Stored data entries
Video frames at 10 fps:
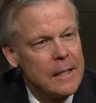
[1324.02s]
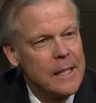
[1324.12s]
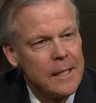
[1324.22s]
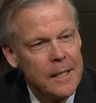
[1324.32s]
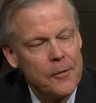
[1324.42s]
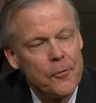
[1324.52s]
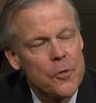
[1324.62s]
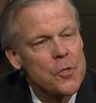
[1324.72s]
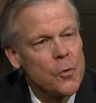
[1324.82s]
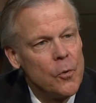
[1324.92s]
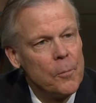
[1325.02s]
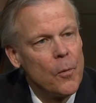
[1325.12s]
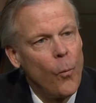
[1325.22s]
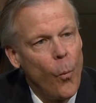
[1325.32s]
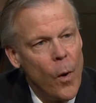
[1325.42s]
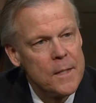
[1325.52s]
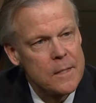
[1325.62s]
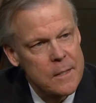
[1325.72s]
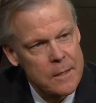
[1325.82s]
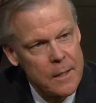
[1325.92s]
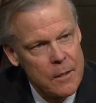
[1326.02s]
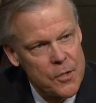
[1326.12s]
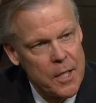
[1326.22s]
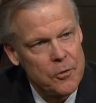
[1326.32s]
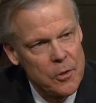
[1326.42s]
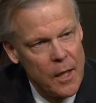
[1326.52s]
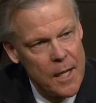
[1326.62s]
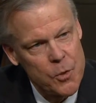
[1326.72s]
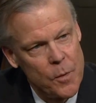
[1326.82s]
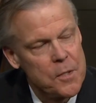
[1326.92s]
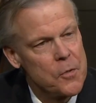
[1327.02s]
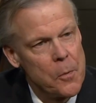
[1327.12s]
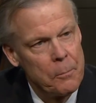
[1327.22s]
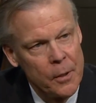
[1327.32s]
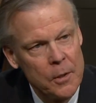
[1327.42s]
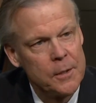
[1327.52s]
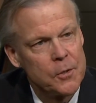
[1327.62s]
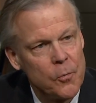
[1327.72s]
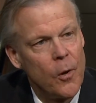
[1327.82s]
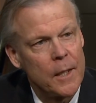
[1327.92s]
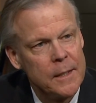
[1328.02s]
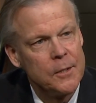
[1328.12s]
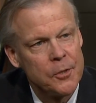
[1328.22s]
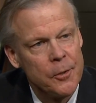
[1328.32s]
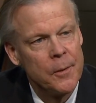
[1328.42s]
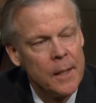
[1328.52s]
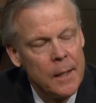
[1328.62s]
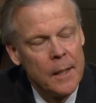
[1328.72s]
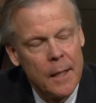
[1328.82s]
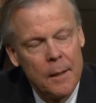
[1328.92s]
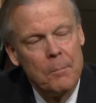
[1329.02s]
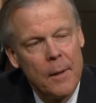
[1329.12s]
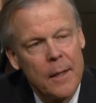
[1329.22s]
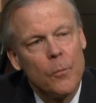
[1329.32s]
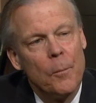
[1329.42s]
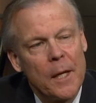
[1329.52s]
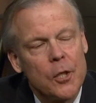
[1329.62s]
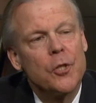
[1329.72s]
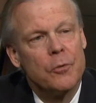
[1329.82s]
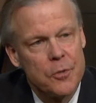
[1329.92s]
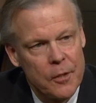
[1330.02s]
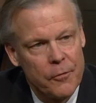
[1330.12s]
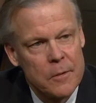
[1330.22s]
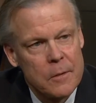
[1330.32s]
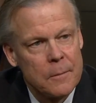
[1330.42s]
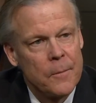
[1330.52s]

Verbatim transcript: identity for the school. But once they're centralized, once there's a building to walk into, it, it will make a huge difference.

▶ [Task goal]
Retype the data above in full, exactly as it stands, and skip any image.

▶ [Solution for this exercise]
Video frames at 10 fps:
[1324.02s]
[1324.12s]
[1324.22s]
[1324.32s]
[1324.42s]
[1324.52s]
[1324.62s]
[1324.72s]
[1324.82s]
[1324.92s]
[1325.02s]
[1325.12s]
[1325.22s]
[1325.32s]
[1325.42s]
[1325.52s]
[1325.62s]
[1325.72s]
[1325.82s]
[1325.92s]
[1326.02s]
[1326.12s]
[1326.22s]
[1326.32s]
[1326.42s]
[1326.52s]
[1326.62s]
[1326.72s]
[1326.82s]
[1326.92s]
[1327.02s]
[1327.12s]
[1327.22s]
[1327.32s]
[1327.42s]
[1327.52s]
[1327.62s]
[1327.72s]
[1327.82s]
[1327.92s]
[1328.02s]
[1328.12s]
[1328.22s]
[1328.32s]
[1328.42s]
[1328.52s]
[1328.62s]
[1328.72s]
[1328.82s]
[1328.92s]
[1329.02s]
[1329.12s]
[1329.22s]
[1329.32s]
[1329.42s]
[1329.52s]
[1329.62s]
[1329.72s]
[1329.82s]
[1329.92s]
[1330.02s]
[1330.12s]
[1330.22s]
[1330.32s]
[1330.42s]
[1330.52s]

Verbatim transcript: identity for the school. But once they're centralized, once there's a building to walk into, it, it will make a huge difference.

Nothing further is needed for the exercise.